*** Begin section ***

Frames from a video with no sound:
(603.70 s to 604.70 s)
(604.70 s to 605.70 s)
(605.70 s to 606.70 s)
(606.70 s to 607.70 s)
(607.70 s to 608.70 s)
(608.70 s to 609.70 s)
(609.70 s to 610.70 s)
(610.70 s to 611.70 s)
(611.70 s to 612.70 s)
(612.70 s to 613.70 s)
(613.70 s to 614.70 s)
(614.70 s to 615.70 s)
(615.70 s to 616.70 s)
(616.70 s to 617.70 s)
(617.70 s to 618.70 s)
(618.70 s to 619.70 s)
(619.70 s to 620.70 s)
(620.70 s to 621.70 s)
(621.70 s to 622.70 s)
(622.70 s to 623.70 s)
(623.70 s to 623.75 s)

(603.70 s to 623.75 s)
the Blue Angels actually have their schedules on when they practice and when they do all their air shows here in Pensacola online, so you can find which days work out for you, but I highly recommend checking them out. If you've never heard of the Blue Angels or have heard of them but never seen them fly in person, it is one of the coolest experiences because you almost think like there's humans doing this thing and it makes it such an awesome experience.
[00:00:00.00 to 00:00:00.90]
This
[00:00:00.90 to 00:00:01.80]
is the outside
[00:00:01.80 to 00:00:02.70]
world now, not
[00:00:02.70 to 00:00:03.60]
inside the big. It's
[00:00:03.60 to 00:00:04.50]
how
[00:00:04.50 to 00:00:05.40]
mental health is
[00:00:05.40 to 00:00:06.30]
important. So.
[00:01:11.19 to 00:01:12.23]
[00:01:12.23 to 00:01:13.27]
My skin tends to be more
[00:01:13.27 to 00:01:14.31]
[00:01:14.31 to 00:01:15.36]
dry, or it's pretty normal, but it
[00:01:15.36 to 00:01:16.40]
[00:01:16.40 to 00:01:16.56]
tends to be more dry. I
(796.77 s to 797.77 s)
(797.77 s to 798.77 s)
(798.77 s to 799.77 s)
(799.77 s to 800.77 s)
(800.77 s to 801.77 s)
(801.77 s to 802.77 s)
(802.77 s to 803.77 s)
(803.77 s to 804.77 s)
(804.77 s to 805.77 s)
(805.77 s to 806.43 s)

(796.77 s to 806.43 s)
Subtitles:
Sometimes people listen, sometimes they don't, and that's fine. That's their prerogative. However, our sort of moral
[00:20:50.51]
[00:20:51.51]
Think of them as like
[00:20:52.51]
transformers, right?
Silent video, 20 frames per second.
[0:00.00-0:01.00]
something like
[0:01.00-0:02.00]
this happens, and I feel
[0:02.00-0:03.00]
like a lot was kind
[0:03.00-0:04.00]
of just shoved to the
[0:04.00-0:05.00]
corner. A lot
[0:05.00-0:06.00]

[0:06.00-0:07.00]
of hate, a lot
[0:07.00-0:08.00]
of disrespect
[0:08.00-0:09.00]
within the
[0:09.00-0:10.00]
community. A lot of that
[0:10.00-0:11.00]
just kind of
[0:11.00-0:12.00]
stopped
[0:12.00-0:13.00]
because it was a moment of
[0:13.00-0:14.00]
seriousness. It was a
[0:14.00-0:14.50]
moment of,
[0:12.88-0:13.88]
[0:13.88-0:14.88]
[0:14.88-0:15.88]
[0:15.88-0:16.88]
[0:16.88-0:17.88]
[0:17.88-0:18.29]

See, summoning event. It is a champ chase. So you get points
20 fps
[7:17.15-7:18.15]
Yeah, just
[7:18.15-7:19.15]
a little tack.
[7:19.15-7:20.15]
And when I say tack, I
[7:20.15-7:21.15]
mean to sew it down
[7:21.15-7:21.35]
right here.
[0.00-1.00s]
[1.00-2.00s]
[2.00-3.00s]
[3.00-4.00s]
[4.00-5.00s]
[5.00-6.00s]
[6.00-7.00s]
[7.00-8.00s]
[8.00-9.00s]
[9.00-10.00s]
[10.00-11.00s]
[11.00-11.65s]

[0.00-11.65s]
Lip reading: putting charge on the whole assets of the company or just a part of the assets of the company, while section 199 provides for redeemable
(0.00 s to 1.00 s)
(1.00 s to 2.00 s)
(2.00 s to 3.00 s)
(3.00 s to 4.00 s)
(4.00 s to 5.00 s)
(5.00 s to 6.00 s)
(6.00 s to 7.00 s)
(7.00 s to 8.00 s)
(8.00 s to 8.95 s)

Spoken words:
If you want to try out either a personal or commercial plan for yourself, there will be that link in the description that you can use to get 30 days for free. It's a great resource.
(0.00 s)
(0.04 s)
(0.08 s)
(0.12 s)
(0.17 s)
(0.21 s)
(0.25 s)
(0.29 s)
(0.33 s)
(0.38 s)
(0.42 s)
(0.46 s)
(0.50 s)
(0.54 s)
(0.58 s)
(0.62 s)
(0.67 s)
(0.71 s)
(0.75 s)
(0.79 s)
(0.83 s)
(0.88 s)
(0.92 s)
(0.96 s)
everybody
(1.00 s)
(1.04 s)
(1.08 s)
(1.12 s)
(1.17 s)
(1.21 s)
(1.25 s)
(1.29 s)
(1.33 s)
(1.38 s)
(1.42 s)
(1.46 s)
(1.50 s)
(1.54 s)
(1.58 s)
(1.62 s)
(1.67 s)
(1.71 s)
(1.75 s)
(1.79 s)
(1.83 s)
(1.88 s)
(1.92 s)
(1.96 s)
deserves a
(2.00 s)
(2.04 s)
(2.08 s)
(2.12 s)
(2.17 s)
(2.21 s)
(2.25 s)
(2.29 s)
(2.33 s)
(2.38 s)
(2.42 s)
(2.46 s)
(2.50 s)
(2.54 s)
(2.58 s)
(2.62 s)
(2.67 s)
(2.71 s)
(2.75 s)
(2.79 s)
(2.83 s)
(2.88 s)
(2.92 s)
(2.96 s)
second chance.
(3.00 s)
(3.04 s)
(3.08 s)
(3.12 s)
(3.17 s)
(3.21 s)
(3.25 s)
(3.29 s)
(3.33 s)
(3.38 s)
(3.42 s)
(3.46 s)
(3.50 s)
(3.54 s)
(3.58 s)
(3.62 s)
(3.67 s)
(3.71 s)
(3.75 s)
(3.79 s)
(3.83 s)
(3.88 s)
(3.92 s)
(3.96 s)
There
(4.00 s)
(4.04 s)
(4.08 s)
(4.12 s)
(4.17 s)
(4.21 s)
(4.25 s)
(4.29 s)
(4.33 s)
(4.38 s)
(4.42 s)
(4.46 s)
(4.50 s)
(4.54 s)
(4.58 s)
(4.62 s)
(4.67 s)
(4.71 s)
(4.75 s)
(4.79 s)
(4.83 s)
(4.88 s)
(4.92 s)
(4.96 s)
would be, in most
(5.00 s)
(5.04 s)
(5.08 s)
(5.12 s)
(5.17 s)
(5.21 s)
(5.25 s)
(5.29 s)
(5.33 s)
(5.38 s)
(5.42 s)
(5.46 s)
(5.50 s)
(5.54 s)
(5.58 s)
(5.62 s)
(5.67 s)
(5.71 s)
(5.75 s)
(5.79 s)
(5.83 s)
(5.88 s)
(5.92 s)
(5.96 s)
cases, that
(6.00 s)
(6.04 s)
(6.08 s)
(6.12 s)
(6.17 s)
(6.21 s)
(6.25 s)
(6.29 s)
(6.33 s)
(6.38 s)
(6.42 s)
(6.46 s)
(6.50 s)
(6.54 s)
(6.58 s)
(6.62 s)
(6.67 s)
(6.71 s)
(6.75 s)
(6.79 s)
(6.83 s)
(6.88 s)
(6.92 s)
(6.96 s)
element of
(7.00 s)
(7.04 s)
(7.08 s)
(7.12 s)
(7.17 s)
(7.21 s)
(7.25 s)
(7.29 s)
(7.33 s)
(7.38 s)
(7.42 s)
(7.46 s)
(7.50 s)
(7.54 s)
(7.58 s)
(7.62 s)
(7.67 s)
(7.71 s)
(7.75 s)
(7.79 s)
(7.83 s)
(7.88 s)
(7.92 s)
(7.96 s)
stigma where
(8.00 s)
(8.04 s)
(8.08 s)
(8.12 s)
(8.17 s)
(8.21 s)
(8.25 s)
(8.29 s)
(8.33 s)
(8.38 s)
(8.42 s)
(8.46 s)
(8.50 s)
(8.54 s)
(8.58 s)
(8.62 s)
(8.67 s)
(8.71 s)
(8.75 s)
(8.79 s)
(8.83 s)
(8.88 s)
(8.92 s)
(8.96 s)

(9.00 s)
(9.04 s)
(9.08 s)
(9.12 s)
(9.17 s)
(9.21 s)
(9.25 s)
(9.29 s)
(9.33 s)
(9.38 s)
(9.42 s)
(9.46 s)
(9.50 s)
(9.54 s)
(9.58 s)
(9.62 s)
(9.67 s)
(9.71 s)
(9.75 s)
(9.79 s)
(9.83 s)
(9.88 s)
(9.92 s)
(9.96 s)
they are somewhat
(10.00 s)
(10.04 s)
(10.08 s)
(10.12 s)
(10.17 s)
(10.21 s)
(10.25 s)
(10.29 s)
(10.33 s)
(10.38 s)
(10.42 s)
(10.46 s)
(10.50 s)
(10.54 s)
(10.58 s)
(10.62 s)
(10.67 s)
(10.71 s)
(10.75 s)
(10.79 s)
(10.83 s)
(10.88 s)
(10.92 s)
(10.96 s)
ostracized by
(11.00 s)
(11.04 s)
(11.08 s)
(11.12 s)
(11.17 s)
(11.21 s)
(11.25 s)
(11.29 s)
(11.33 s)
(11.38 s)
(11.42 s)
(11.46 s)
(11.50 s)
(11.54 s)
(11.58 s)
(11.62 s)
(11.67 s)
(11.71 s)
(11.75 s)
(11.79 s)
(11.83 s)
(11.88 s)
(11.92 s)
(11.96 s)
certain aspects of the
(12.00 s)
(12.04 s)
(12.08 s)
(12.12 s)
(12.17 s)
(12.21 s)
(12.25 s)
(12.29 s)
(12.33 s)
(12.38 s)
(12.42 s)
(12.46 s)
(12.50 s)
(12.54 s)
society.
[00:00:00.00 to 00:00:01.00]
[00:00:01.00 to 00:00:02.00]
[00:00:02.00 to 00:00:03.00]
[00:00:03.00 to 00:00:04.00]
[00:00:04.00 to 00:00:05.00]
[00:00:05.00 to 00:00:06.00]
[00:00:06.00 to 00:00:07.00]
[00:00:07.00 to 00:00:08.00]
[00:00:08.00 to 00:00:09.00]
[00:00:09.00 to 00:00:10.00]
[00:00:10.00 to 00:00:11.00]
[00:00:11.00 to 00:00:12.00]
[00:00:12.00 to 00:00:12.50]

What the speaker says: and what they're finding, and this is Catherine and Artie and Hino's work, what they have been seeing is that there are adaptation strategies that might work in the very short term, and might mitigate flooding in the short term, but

*** End section ***

• _Task description_
Return every line holding the word "video" from the records.

• _The answer_
Frames from a video with no sound:
Silent video, 20 frames per second.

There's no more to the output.